Roger’s net monthly income is $1,000, and his monthly FPG standard is $800. He has a six-month spenddown amount of $1,200 with a satisfaction date of May 8 and a recipient amount of $100. He meets the spenddown amount with the following health care expenses:
Type of Bill |
Date of Service |
Amount |
M |
01/03/this year |
$1000 |
R |
05/03/this year |
$100 |
R |
05/08/this year |
$500 |
Action:
The certification period is interrupted for MA due to his admittance to the LTCF. The LTC spenddown will begin in October. Determine a shortened spenddown.
1. The shortened spenddown period is May through September.
2. Roger’s total net countable income for the shortened period is $5,000.
$1,000 net monthly income X 5 months in shortened period = $5,000.
3. Roger’s shortened spenddown standard for the shortened period is $4,000.
$800 monthly FPG X 5 months in the shortened period - $4,000.
4. Roger’s shortened spenddown amount is $1,000.
$5,000 income - $4,000 FPG standard = $1,000.
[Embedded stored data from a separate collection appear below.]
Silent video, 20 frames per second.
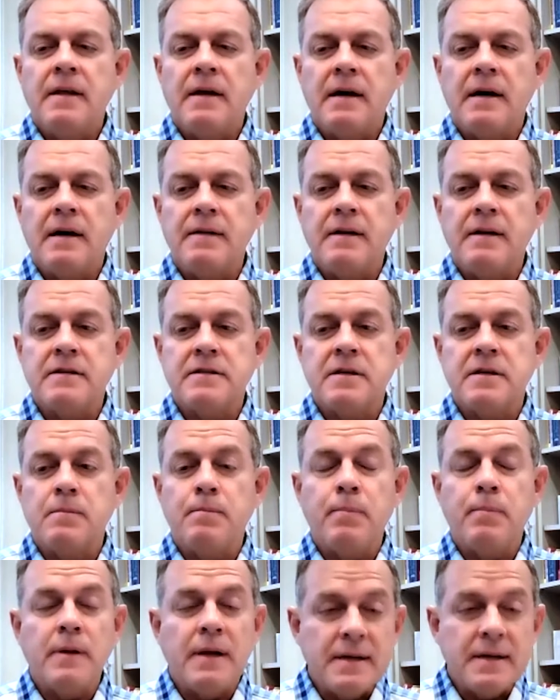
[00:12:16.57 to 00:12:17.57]
There's
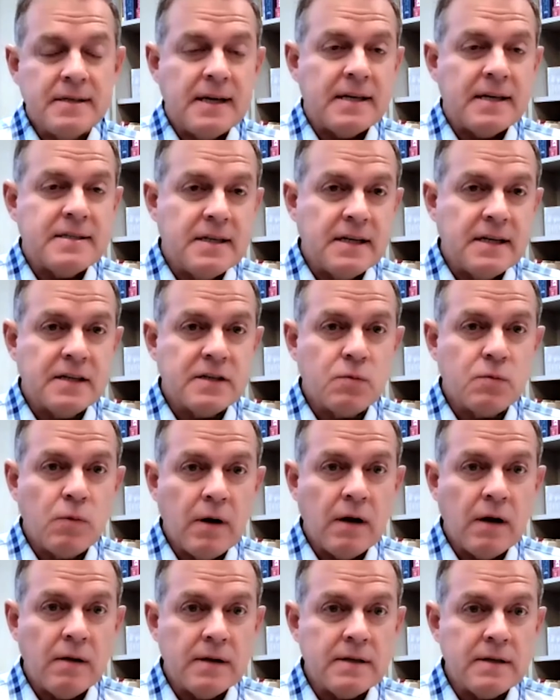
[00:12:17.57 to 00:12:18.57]
some blood testing as
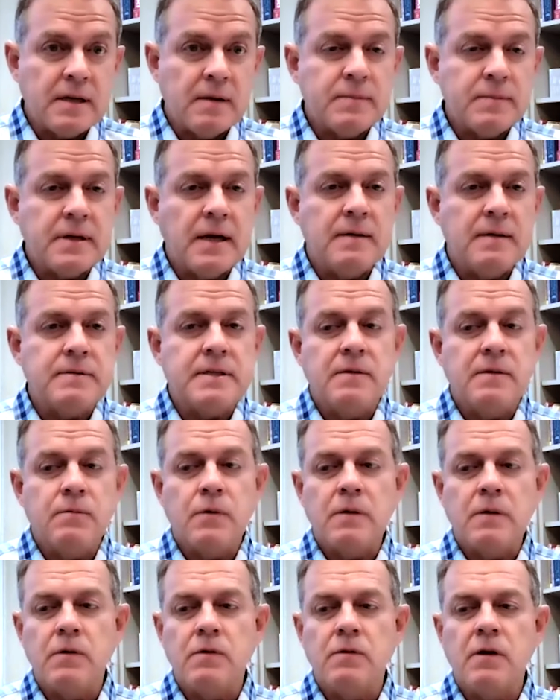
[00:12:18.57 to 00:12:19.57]
well that sometimes that
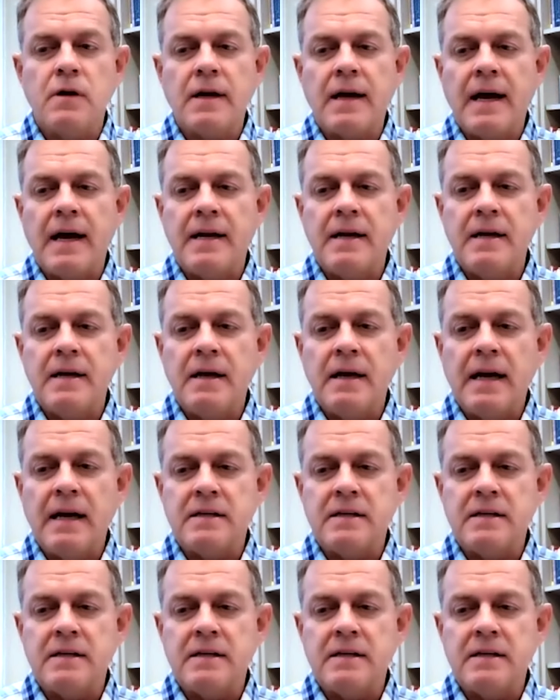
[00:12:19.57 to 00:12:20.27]
we will look at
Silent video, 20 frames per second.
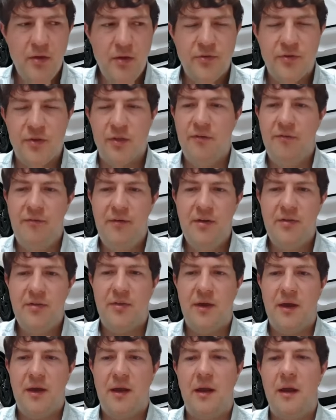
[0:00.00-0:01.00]
So the fifth
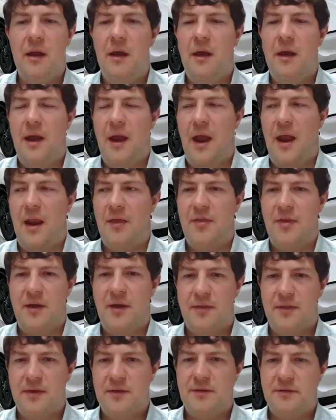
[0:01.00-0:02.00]
thing, and I
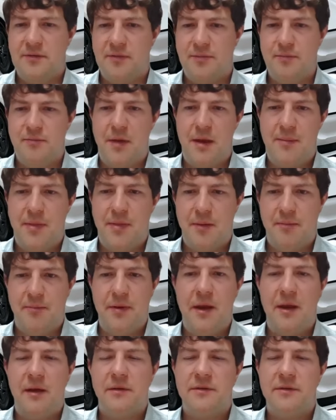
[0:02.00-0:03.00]
think this is maybe the
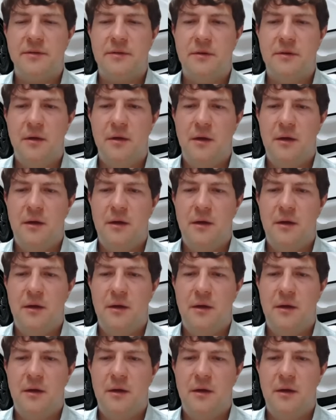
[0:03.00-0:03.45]
biggest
5. Using the same health care expenses, Roger meets his shortened spenddown with the $1,000 M bill. His satisfaction date is now May 1 and his recipient amount is $0. MA will pay all covered services incurred on or after May 1.
6. Determine if action is needed. The spenddown amount, satisfaction date and recipient amount have all changed to Roger’s benefit. His eligibility information must be updated.
7. Update the new spenddown period, spenddown amount, satisfaction date and recipient amount in MMIS.
8. Notify Roger of the updated spenddown information so that appropriate providers can bill MA for the additional days before the original satisfaction date. MMIS will automatically reprocess claims for the original satisfaction date.
9. Document the actions taken in case notes.